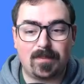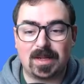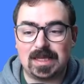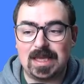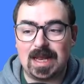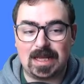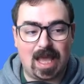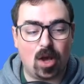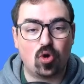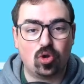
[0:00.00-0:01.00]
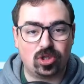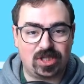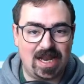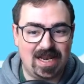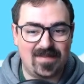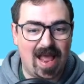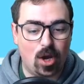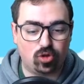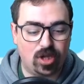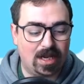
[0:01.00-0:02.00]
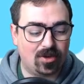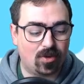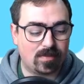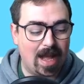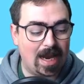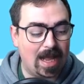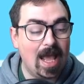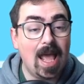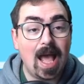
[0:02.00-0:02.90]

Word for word: battagliera che è oltre il livello del normale.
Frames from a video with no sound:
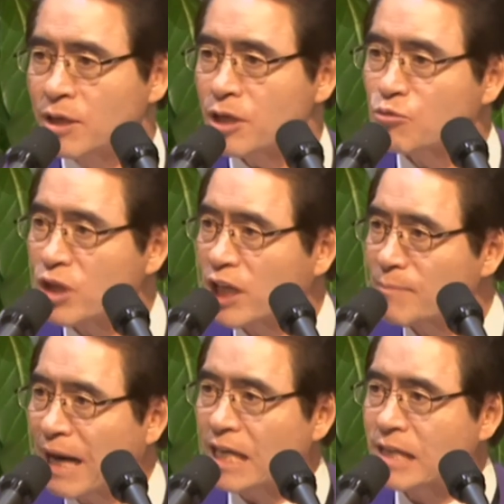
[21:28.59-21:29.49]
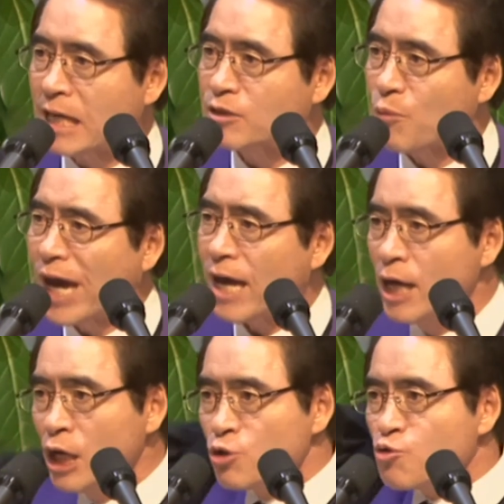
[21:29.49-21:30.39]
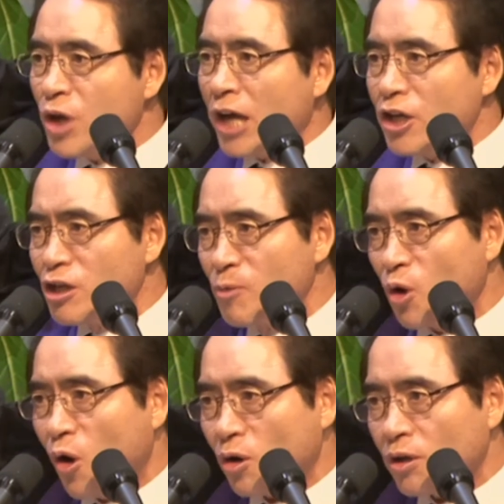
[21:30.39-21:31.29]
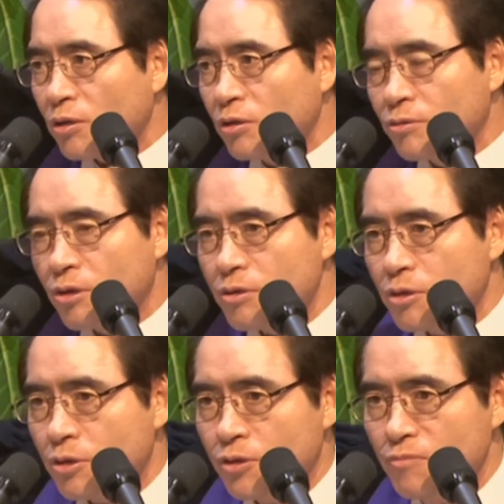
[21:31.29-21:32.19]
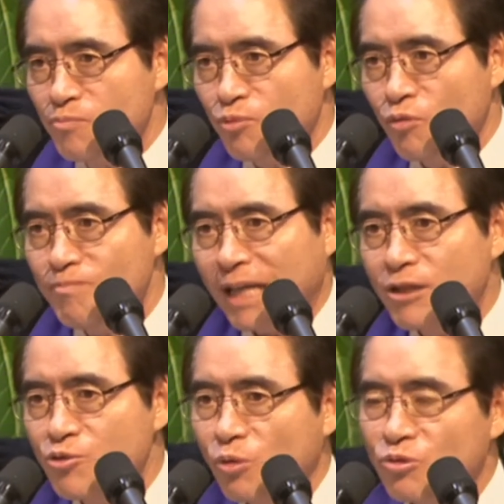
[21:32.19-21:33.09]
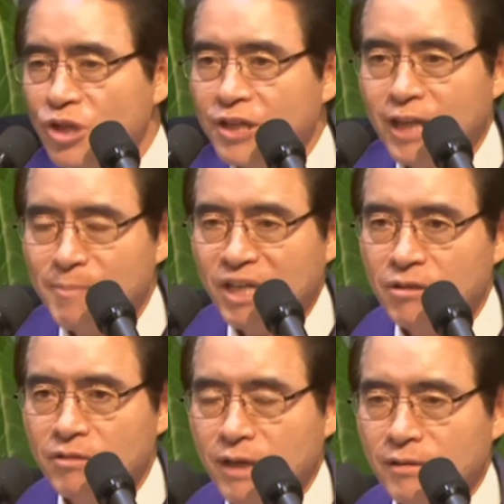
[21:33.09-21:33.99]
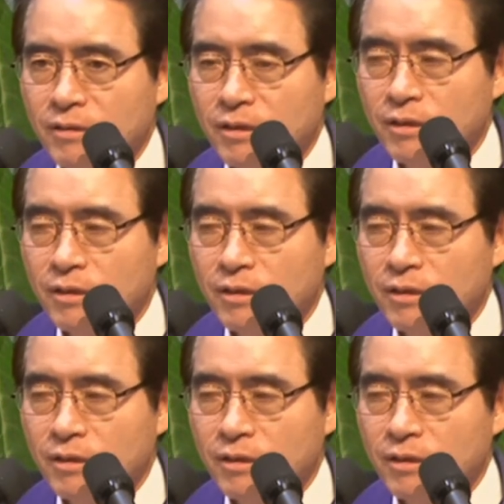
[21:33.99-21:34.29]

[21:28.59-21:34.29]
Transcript: 예수님께서 말하지 않았어요. 왜? 주의 이름으로 그들은 기름 부음 받은 종들이기 때문에 그렇다는 거예요.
▬▬▬▬▬▬
■ Activity ■
A word-for-word copy of the lines from the start of the listing through the line containing "[21:31.29-21:32.19]" is the answer. Pictures stay out of it.

■ Answer ■
[0:00.00-0:01.00]
[0:01.00-0:02.00]
[0:02.00-0:02.90]

Word for word: battagliera che è oltre il livello del normale.
Frames from a video with no sound:
[21:28.59-21:29.49]
[21:29.49-21:30.39]
[21:30.39-21:31.29]
[21:31.29-21:32.19]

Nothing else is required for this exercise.